- _Record extracts_:
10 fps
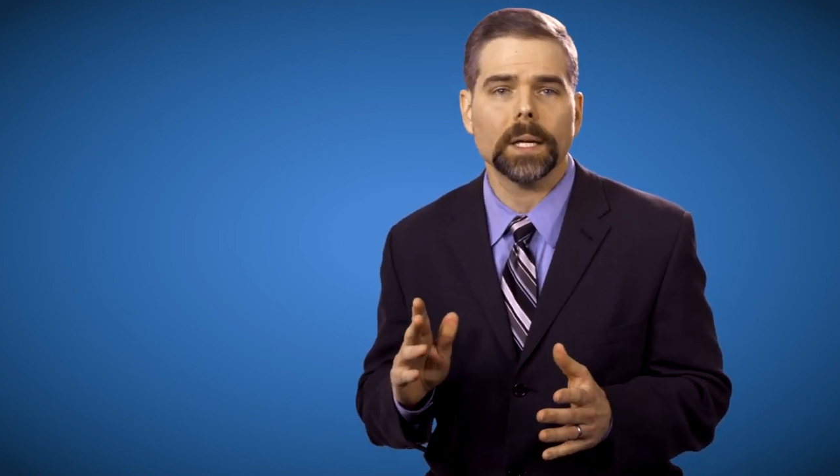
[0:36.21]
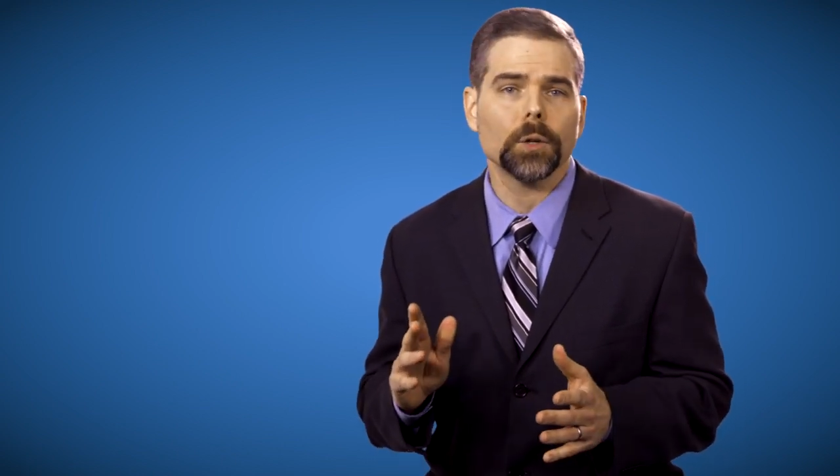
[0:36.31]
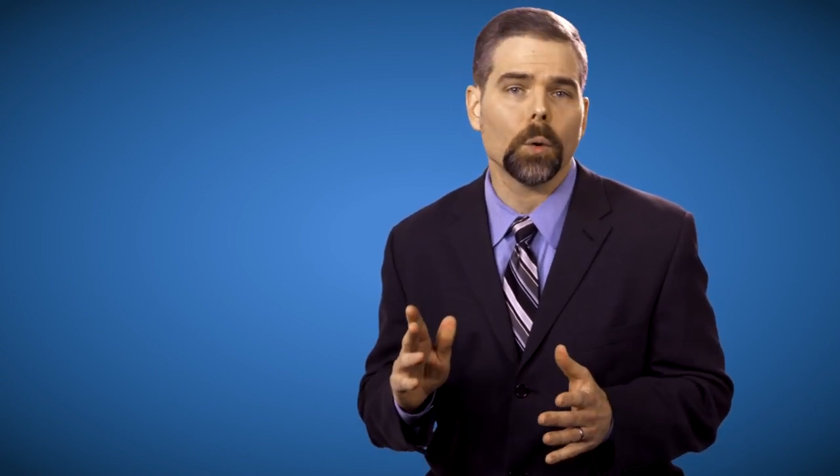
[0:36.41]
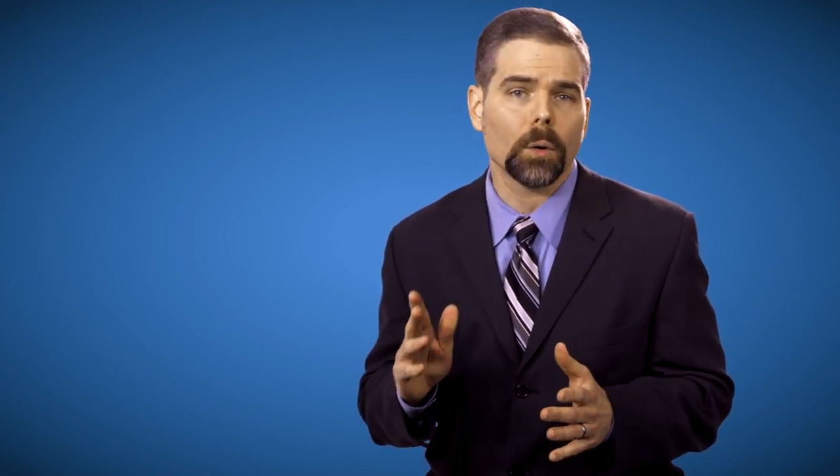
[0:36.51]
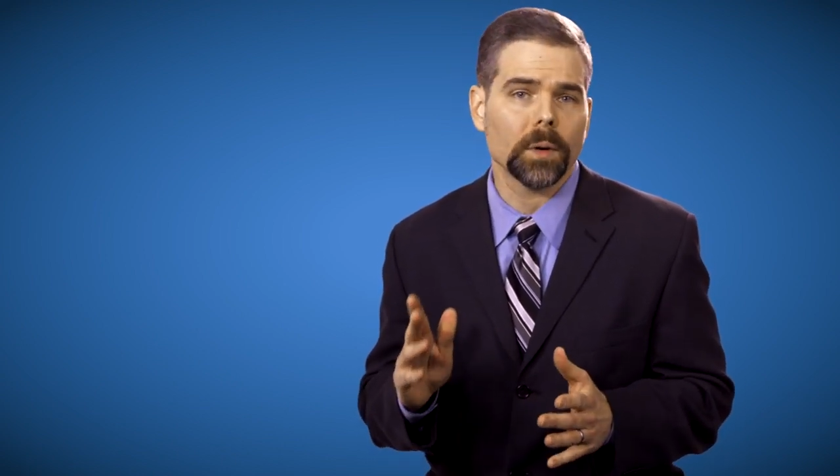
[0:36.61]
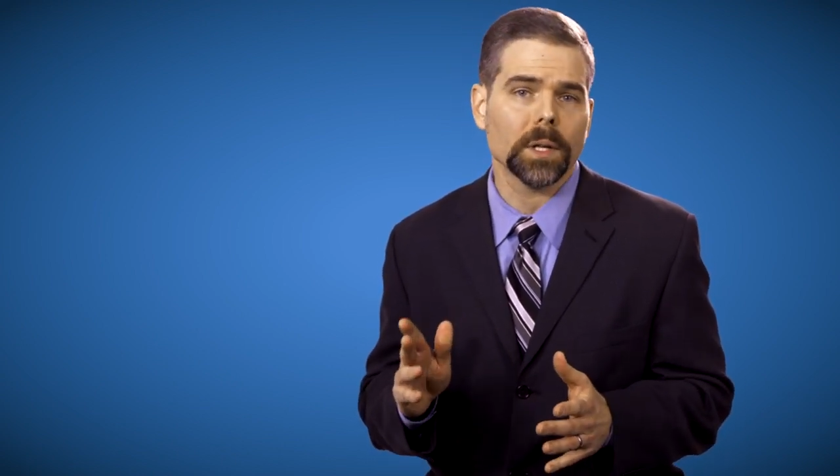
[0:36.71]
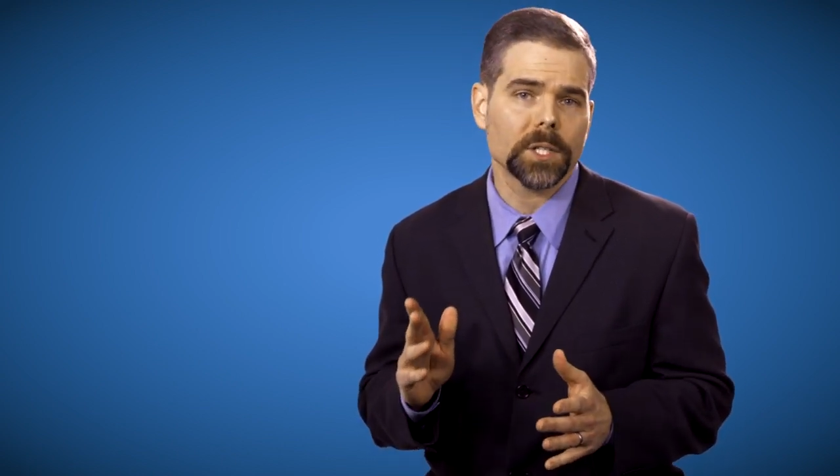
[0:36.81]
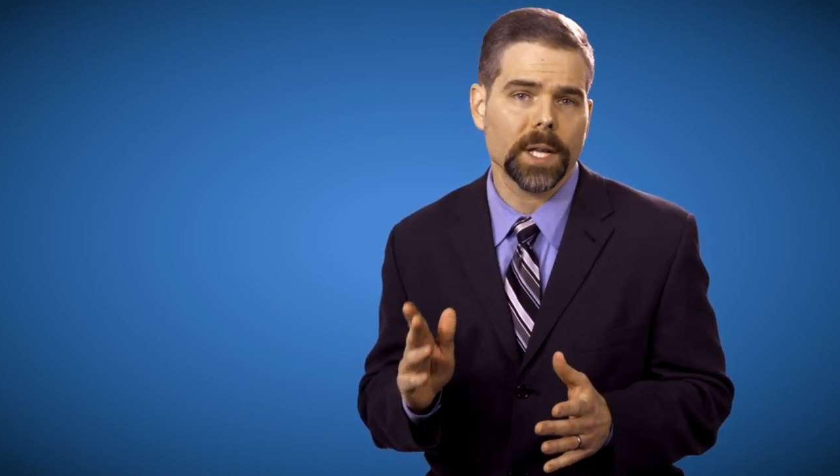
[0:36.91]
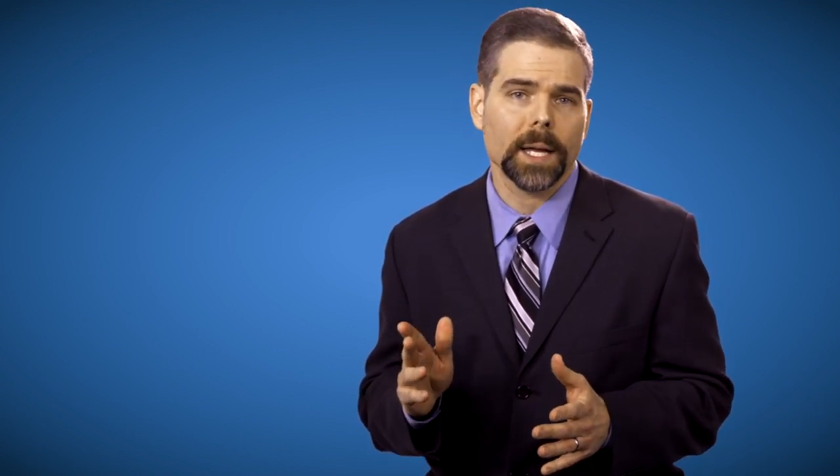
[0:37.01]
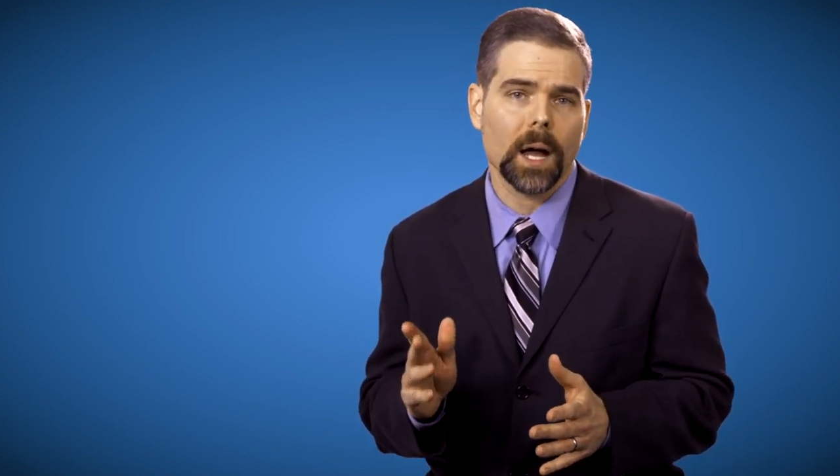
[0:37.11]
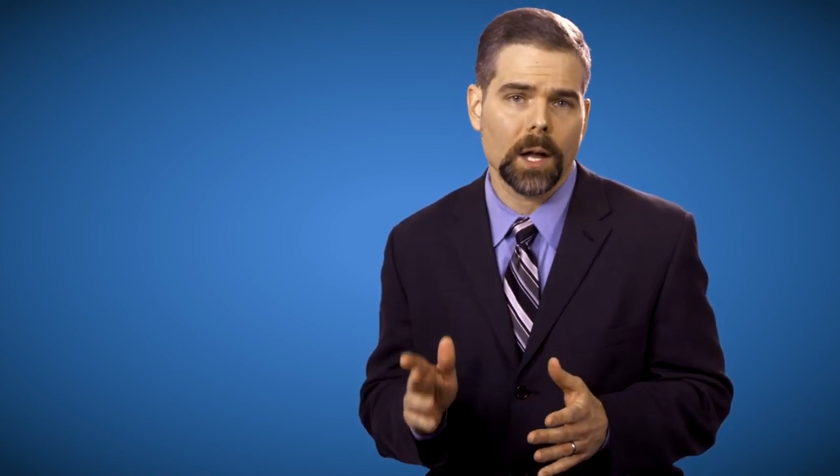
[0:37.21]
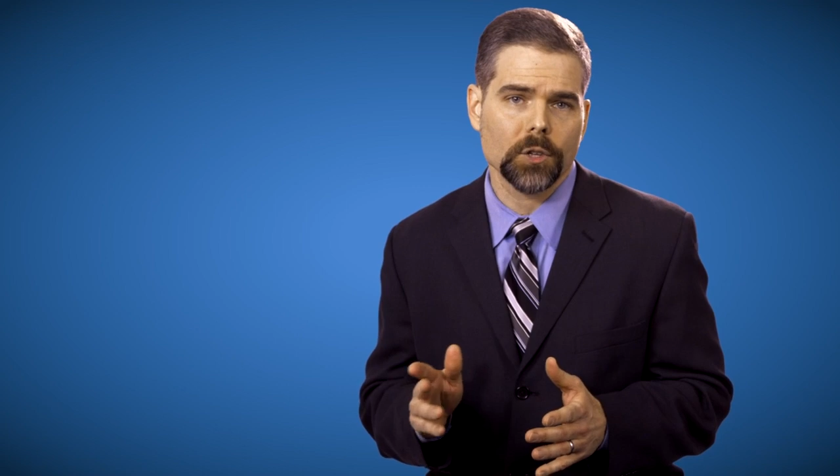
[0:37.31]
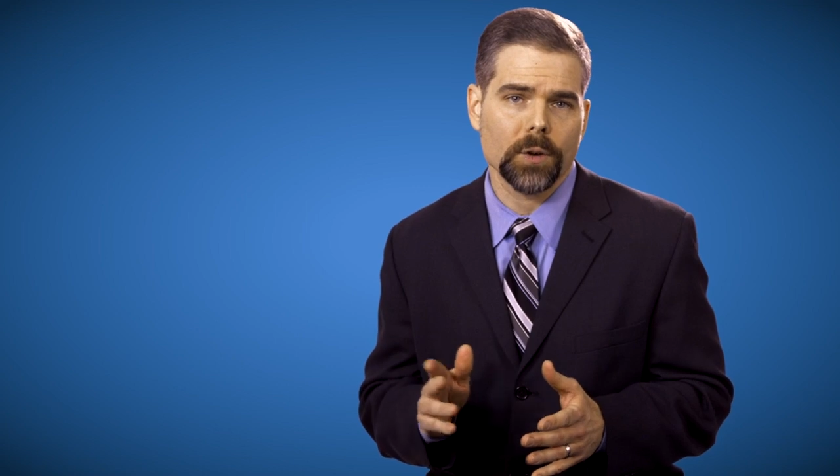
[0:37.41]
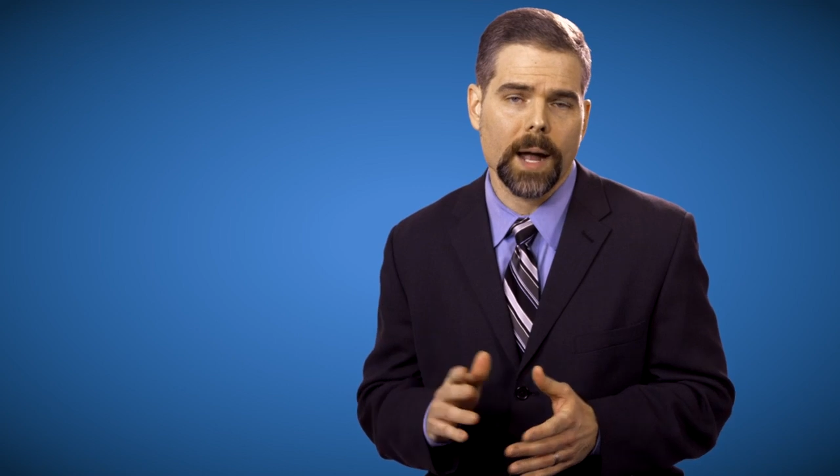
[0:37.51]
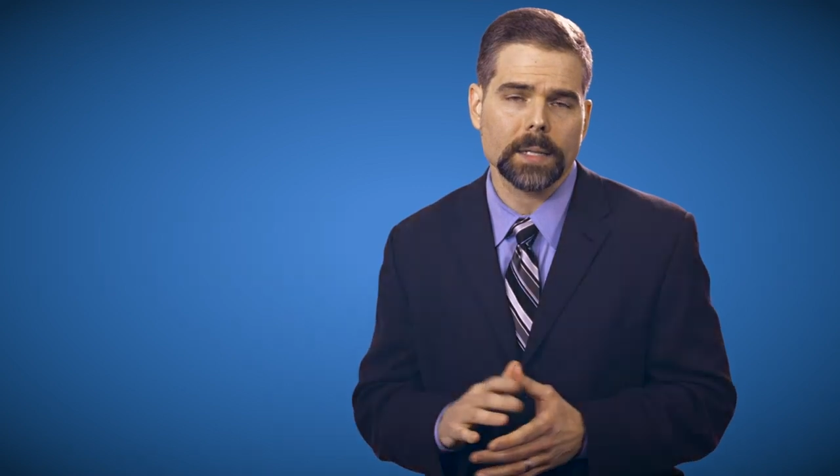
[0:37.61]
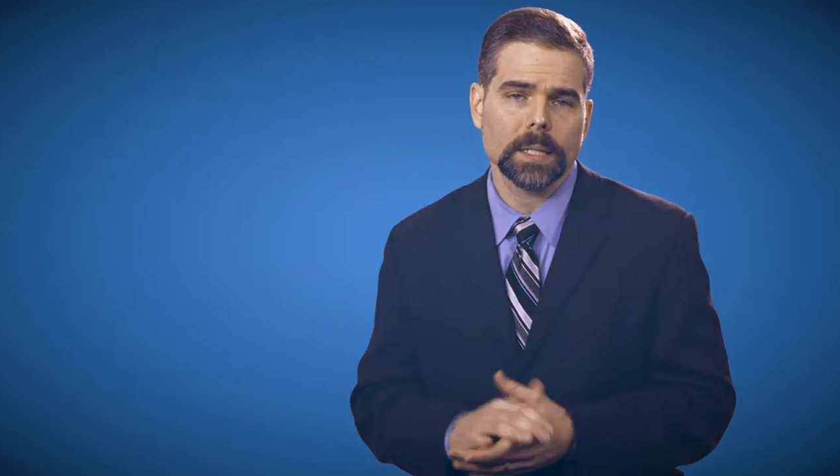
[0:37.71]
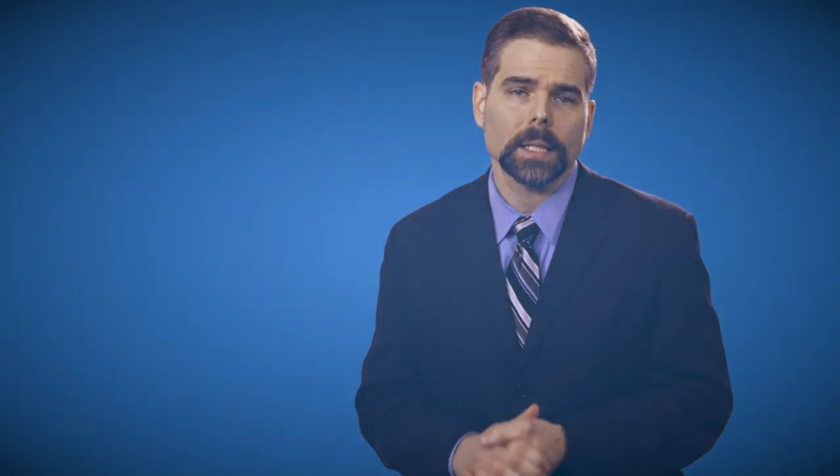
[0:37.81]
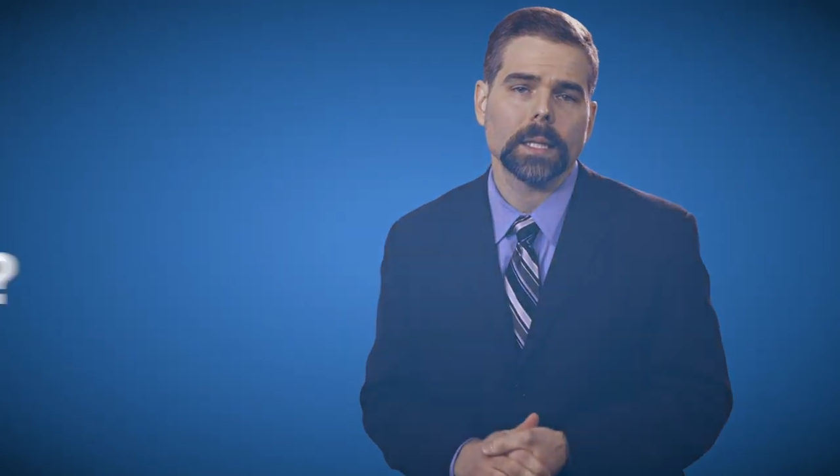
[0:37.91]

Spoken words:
in your real estate contract.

- _Work to be completed_:
No pictures, please. Output the listing above exactly as it stands.

- _Completed task_:
10 fps
[0:36.21]
[0:36.31]
[0:36.41]
[0:36.51]
[0:36.61]
[0:36.71]
[0:36.81]
[0:36.91]
[0:37.01]
[0:37.11]
[0:37.21]
[0:37.31]
[0:37.41]
[0:37.51]
[0:37.61]
[0:37.71]
[0:37.81]
[0:37.91]

Spoken words:
in your real estate contract.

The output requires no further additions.